The third and final measure of central location that we shall discuss is the mode.
E. Mode: The mode of a set of observations is that value which occurs most often or with
the greatest frequency.
The mode does not always exist. This us certainly true when all observations occur with
the same frequency. For some sets of data there may be several values occurring with the
greatest frequency in which case we have more than one mode.
Example 5: If the donations from the residents of Fairway Forest toward the Virginia Lung
Association are recorded as 9, 10, 5, 9, 9,7, 8, 6, 10 and 11 dollars, then 9 dollars, the value
that occurs with the greatest frequency, is the mode.
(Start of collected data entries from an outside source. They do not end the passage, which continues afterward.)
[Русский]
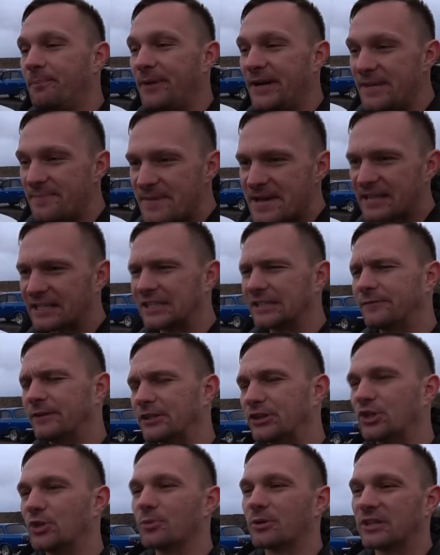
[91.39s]
примерно в
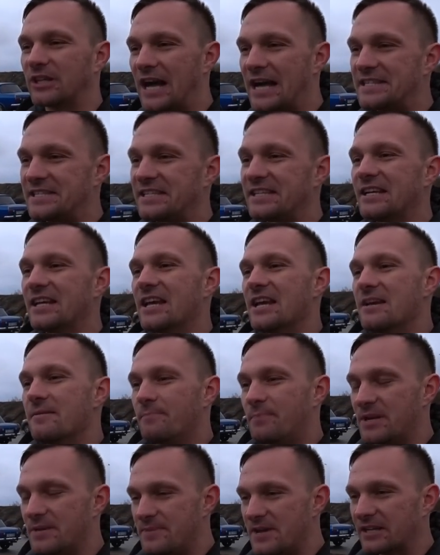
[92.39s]
одном классе,
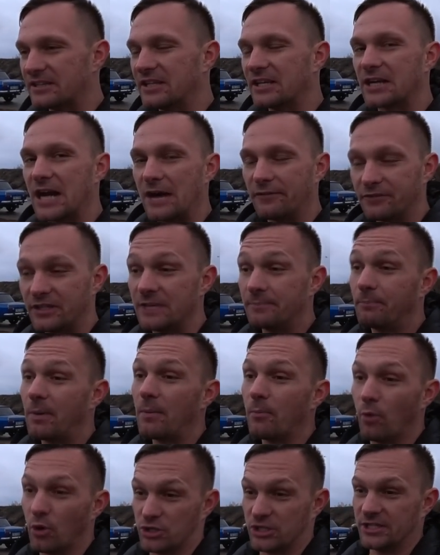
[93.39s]
примерно равные
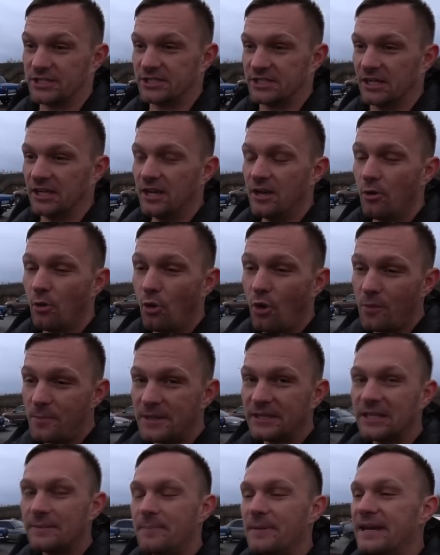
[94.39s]
по мощности.
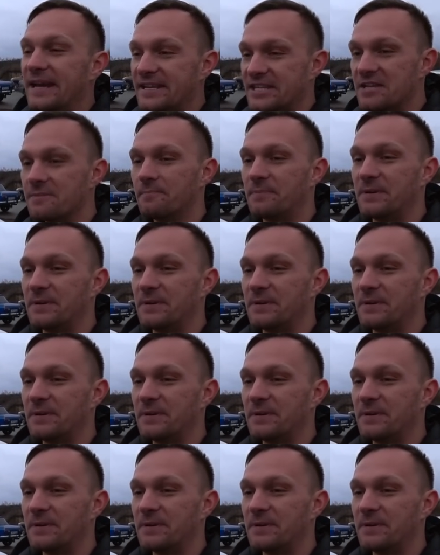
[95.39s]
Обе на переднем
Example 6: The number of movies attended last month by a random sample of 12 high
school students were recorded as follows: 2, 0, 3, 1, 2, 4, 2, 5, 4, 0, 1 and 4. In this case, there
are two modes, 2 and 4, since both 2 and 4 occur the greatest frequency. The distribution is
said to be bimodal.
Example 7: No mode exists for the sociology grades of Example 3, since each grade
occurs only once.
Answer the following problems.
Assignment
1, 3, 7, 10
Bring-home Quiz
2, 5, 13
CHAPTER 4
MEASURE OF VARIABILITY
Introduction
Of great concern to the statistician is the variation in the events of nature. The variation of
one measurement from another is a persisting characteristic of any sample of measurements.
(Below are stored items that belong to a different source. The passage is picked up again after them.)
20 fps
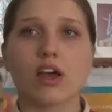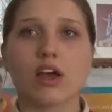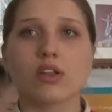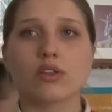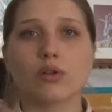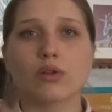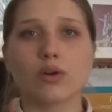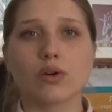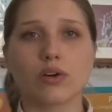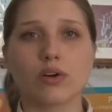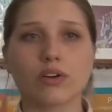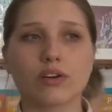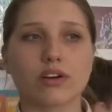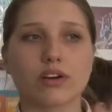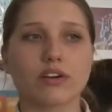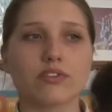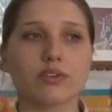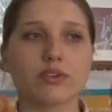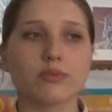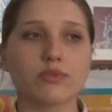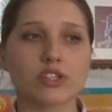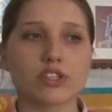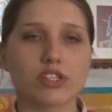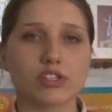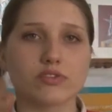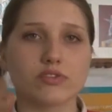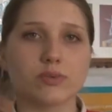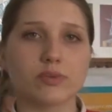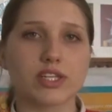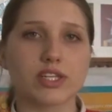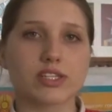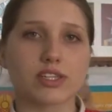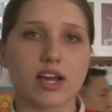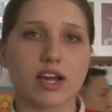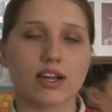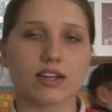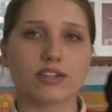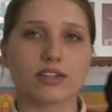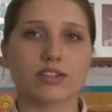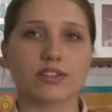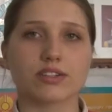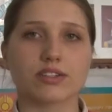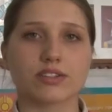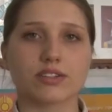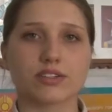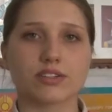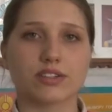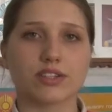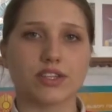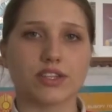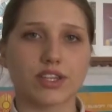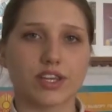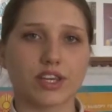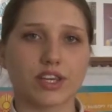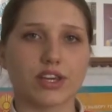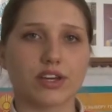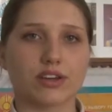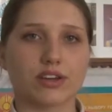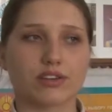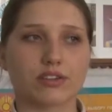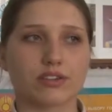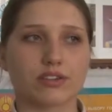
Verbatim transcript: но э, вы можете выбрать как не,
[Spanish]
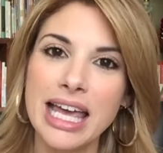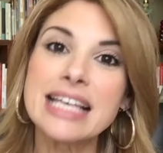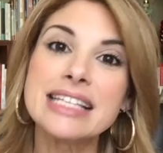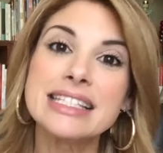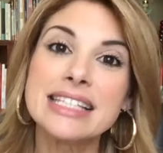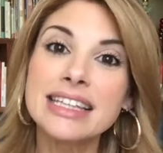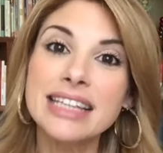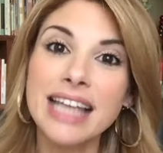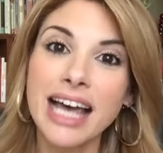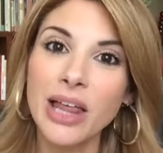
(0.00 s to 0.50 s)

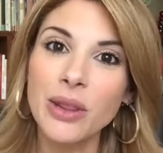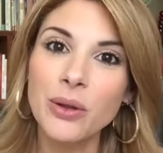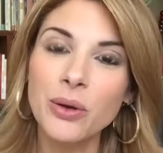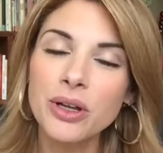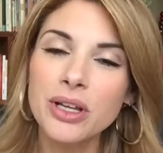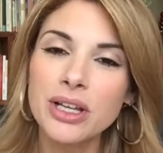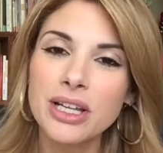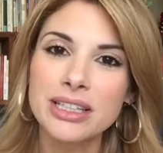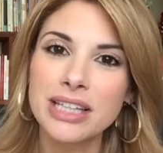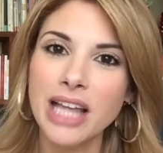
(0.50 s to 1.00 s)

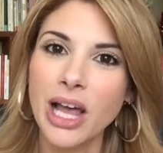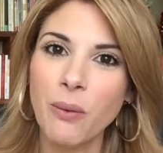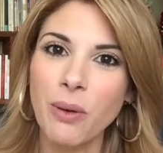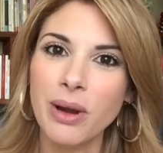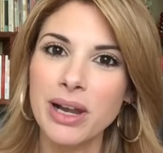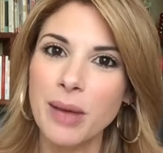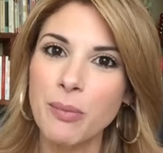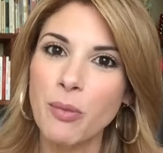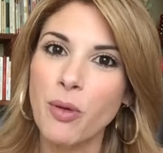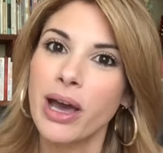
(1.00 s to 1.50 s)
excitado, tal
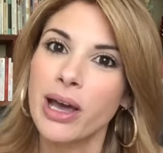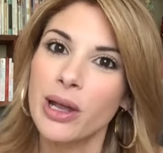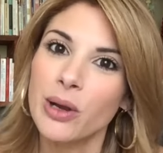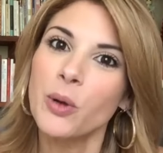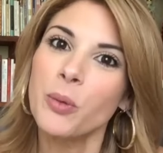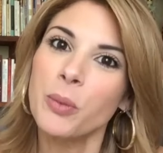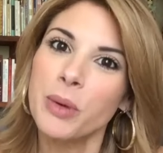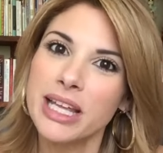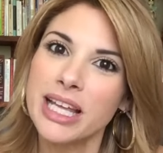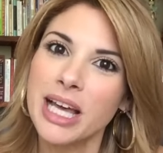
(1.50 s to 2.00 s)
cual la mujer
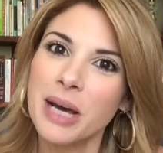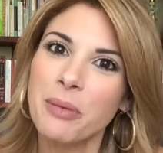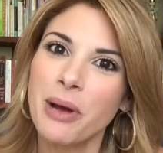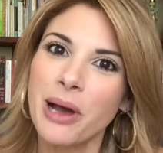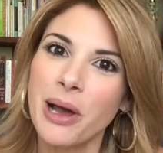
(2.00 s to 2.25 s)
lubrica,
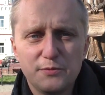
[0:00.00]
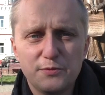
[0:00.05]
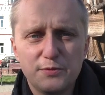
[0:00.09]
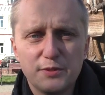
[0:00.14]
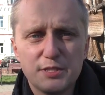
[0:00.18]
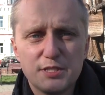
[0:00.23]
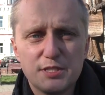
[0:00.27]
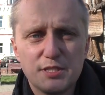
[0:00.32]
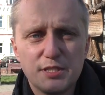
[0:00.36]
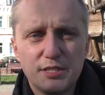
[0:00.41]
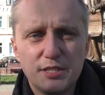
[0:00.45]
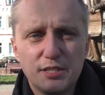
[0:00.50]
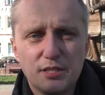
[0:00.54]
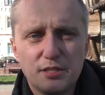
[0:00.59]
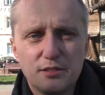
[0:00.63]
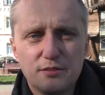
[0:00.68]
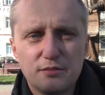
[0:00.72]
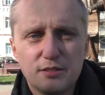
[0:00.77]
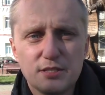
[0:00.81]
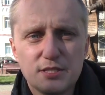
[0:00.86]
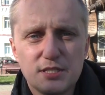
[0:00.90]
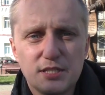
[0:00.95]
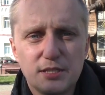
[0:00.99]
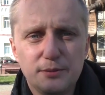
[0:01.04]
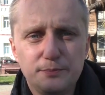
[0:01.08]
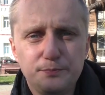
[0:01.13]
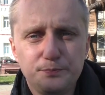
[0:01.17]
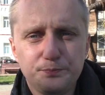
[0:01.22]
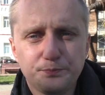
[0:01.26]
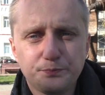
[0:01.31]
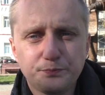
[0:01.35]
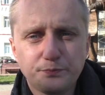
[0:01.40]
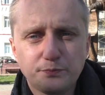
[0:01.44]
вакцинироваться
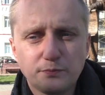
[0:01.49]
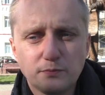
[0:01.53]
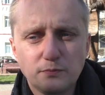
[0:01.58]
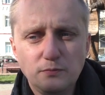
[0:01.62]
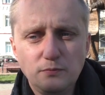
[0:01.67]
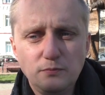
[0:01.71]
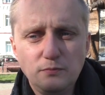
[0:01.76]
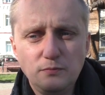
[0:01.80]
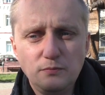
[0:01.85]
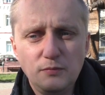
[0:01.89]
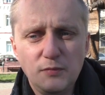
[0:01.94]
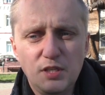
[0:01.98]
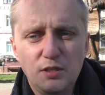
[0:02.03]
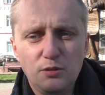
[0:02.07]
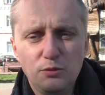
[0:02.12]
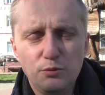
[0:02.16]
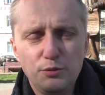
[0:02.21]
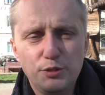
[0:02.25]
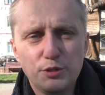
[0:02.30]
ну,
Measurements of intelligence, eye color, reaction time, and skin resistance for example
exhibit variation in any sample of individuals. Anthropometric measurements such as height,
weight, diameter of the skull, length of the forearm and angular separation of the metatarsals
show variation between individuals. Anatomical and physiological measurements vary; also,
the measurements made by the physicist, chemist, botanist and agronomist. Statistics can be
viewed as the study of variation. The experimental scientist is concerned with the different
circumstances, conditions or sources which contribute to the variation in the measurements
of he or she obtains. Among the possible measures used to describe this variation are the
range, the mean deviation and the standard deviation. The most important of these is the
standard deviation.
1. Identify the most typical measures of dispersion – the range, variance, standard
deviation and coefficient of variation.
2. Determine the extent of the scatter so that steps may be taken to control the existing
variation
Key Words
Range
Variance
Mean Deviation
Standard Deviation z
Scores
A. Measures of Variation
Consider the following measurements, in liters, for two samples of orange juice bottled
by companies A and B:
Sample A 0.97 1.00 0.94 1.03 1.11
Sample B 1.06 1.01 0.88 0.91 1.14
Both samples have the same mean, 1.00 liters. It is quite obvious that company A bottles
orange juice with a more uniform content than company B. We say that the variability or the
dispersion of the observations from the average is less for sample A than foe sample B.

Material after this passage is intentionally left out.